'''

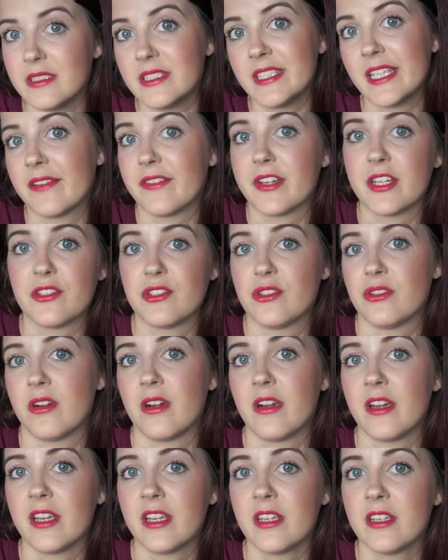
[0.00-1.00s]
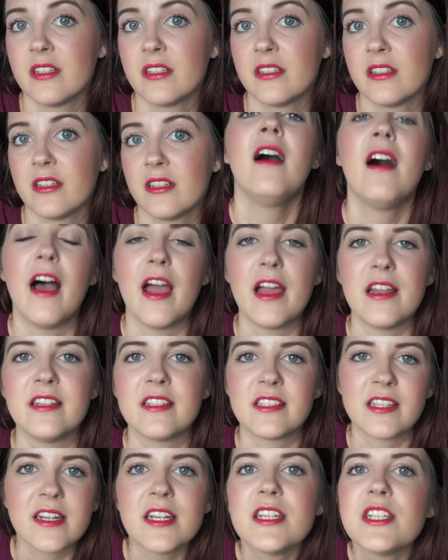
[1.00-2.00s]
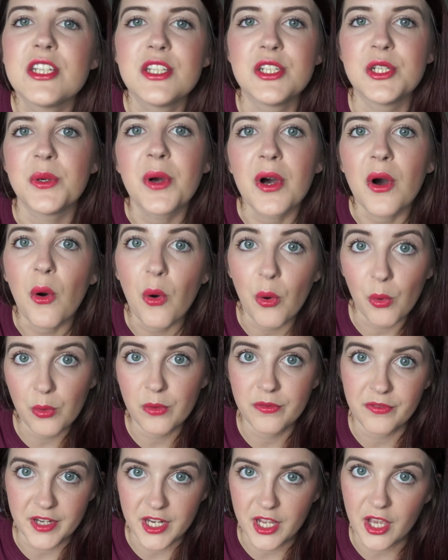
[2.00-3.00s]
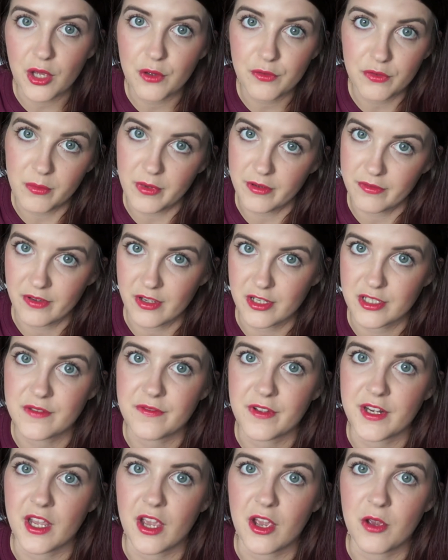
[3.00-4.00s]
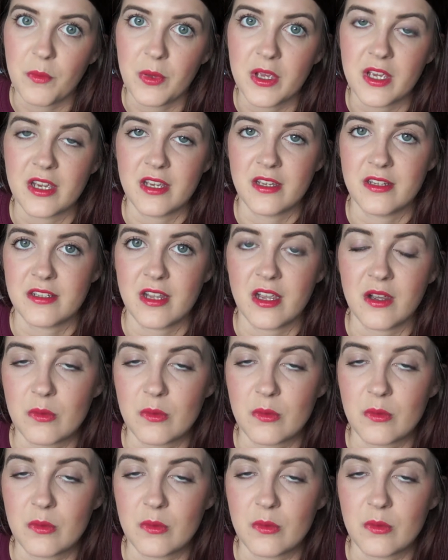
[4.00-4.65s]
Give it a try. I decided to do a haul video for my first video because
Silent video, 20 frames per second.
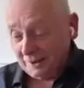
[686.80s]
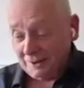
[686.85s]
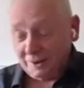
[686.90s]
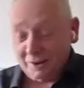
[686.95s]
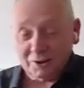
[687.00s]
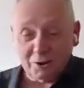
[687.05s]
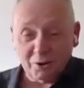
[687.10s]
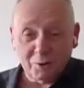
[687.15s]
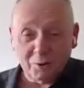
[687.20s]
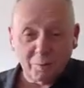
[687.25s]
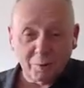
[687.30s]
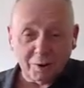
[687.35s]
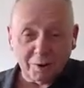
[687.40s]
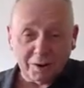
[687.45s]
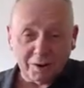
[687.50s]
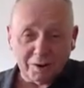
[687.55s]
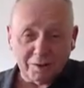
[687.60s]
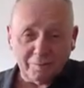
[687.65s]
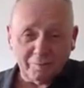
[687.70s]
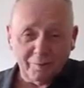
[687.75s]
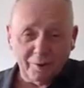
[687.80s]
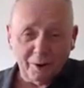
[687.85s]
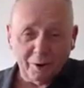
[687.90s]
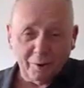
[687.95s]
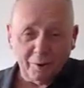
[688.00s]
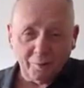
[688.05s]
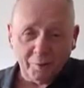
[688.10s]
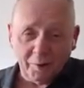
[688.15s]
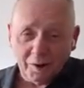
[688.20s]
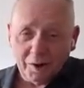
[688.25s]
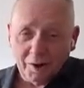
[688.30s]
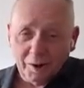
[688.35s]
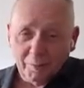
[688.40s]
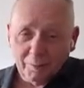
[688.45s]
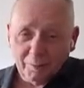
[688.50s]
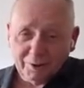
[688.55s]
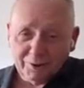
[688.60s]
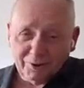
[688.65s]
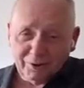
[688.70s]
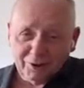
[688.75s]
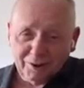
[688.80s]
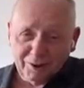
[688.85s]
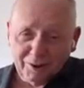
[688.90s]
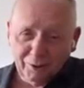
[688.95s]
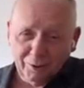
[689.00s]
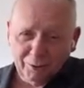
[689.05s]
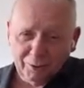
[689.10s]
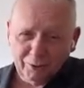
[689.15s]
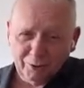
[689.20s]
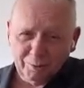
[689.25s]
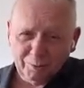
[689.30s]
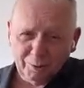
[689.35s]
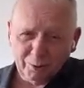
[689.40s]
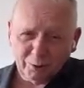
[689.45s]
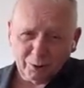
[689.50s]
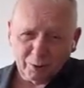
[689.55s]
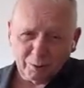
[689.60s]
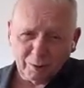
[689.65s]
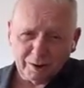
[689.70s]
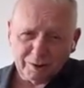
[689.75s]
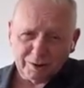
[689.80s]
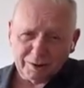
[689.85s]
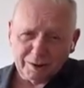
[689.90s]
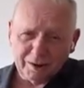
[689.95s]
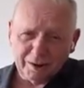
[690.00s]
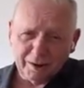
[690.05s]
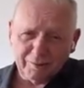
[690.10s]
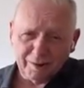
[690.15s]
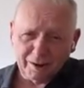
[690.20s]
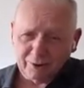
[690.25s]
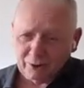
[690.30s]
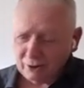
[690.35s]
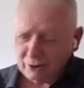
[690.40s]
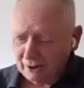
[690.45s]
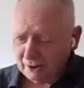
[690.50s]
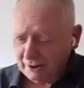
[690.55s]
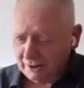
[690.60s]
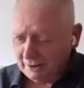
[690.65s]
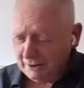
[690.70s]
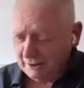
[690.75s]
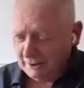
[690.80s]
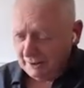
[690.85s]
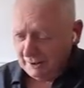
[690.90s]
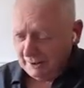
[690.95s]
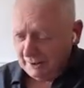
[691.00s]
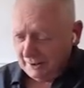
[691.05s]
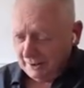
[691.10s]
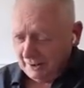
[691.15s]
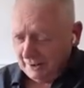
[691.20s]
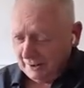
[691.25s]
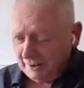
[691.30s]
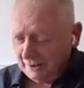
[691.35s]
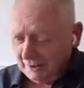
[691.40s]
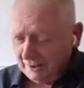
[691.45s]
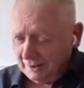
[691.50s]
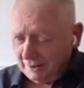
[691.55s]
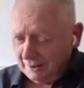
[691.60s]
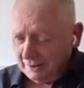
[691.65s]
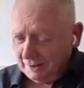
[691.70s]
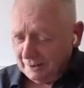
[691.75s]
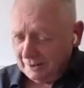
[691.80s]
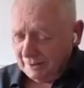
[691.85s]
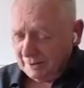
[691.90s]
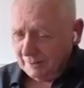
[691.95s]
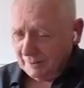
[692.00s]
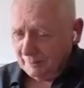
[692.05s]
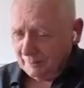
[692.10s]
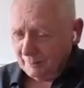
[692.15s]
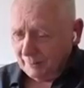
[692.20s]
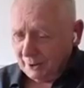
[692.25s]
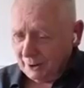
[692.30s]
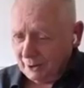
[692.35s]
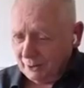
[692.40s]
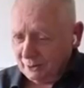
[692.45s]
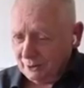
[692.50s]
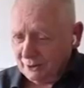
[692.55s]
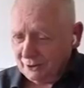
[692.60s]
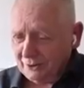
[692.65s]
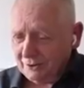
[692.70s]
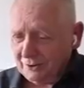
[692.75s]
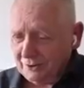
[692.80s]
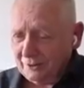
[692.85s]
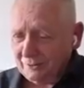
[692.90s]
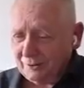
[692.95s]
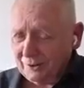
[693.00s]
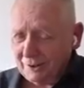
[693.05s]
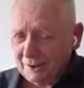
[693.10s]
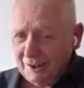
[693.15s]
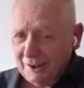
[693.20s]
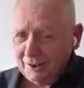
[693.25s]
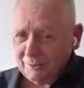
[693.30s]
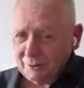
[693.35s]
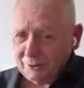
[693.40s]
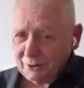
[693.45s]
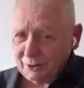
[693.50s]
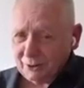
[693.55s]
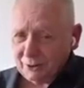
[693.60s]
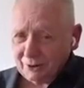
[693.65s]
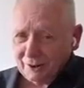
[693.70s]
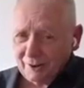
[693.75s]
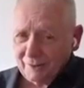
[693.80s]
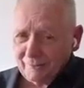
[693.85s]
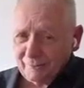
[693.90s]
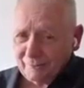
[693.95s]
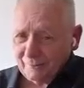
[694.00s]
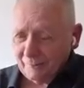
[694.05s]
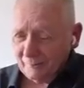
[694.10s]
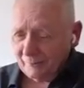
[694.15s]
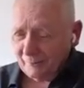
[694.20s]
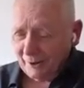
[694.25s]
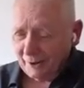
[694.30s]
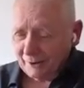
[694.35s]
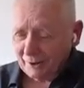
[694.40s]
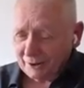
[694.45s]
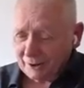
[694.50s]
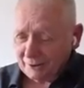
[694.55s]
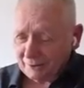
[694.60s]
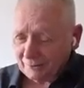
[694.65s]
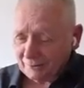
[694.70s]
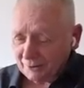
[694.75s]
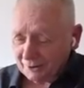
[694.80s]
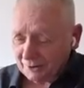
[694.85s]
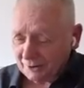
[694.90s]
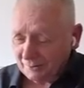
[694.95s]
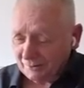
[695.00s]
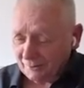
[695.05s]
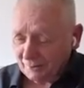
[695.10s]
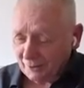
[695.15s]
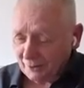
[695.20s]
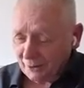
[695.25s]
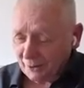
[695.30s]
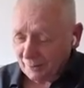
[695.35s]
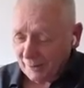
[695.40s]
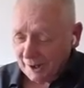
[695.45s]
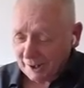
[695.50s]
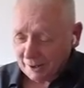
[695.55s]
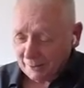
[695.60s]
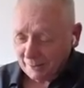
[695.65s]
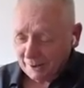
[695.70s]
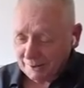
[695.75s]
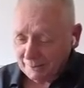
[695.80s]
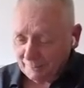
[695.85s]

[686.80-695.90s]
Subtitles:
a human involved. But technology will do it eventually, because different languages are very different in form anyway.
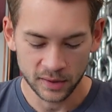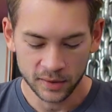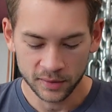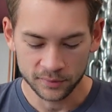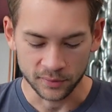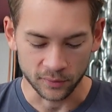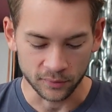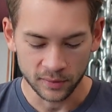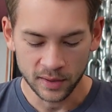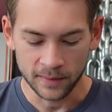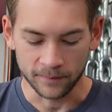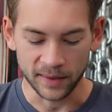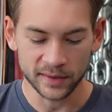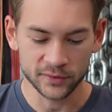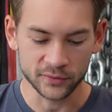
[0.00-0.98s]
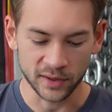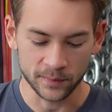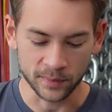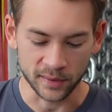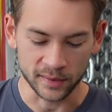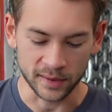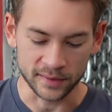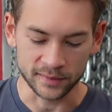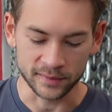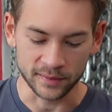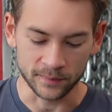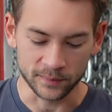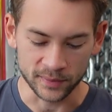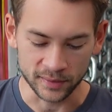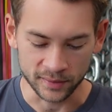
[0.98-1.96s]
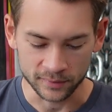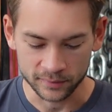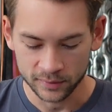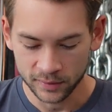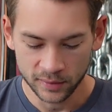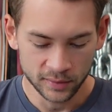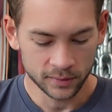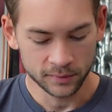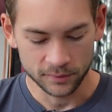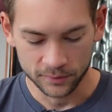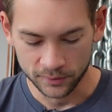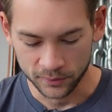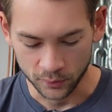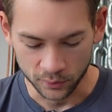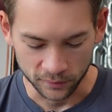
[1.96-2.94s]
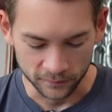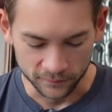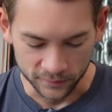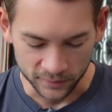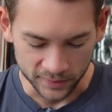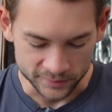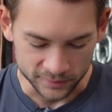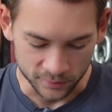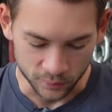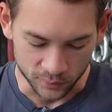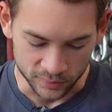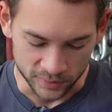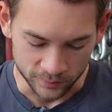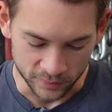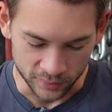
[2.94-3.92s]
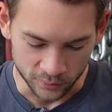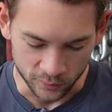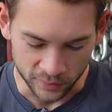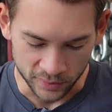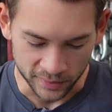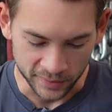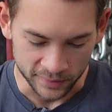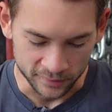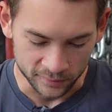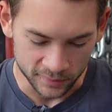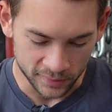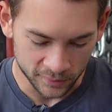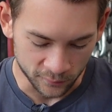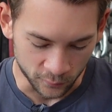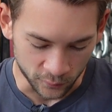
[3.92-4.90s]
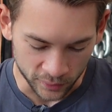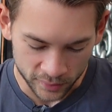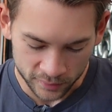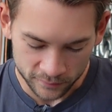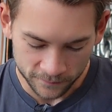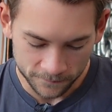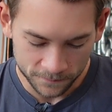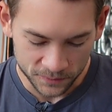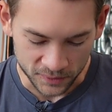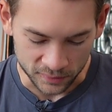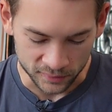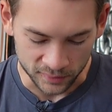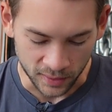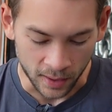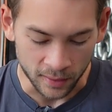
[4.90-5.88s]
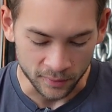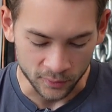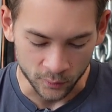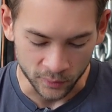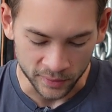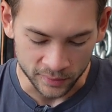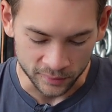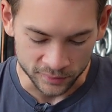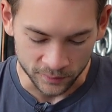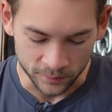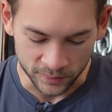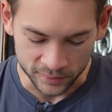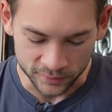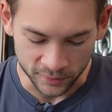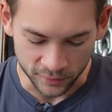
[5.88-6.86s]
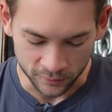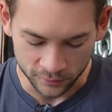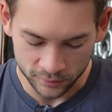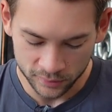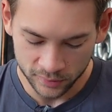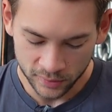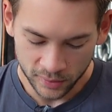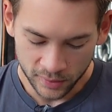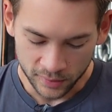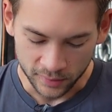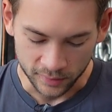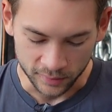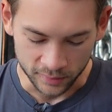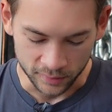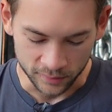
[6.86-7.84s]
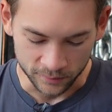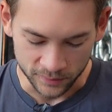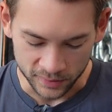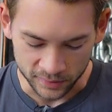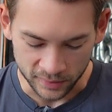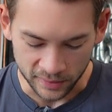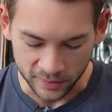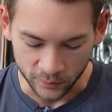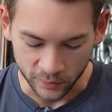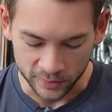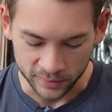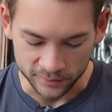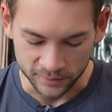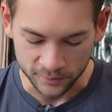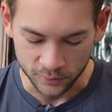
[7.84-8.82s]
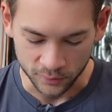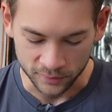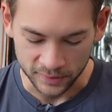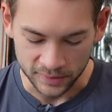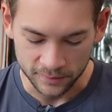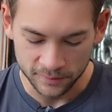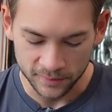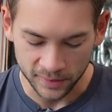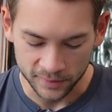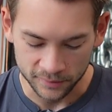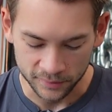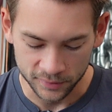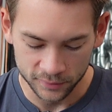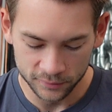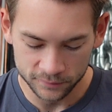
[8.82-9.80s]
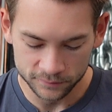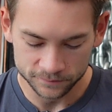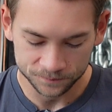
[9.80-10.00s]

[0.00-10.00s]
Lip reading: So my tripod ended up being sort of like this one in the middle, where I had a lot of weight on the big toe, and a lot of weight on this sort of inside of the heel.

'''

## WHAT IS NEEDED
Beginning with the line that contains "[1.96-2.94s]", output each line of the material above through the last one exactly as it stands. Do not include the pictures.

## YOUR RESPONSE
[1.96-2.94s]
[2.94-3.92s]
[3.92-4.90s]
[4.90-5.88s]
[5.88-6.86s]
[6.86-7.84s]
[7.84-8.82s]
[8.82-9.80s]
[9.80-10.00s]

[0.00-10.00s]
Lip reading: So my tripod ended up being sort of like this one in the middle, where I had a lot of weight on the big toe, and a lot of weight on this sort of inside of the heel.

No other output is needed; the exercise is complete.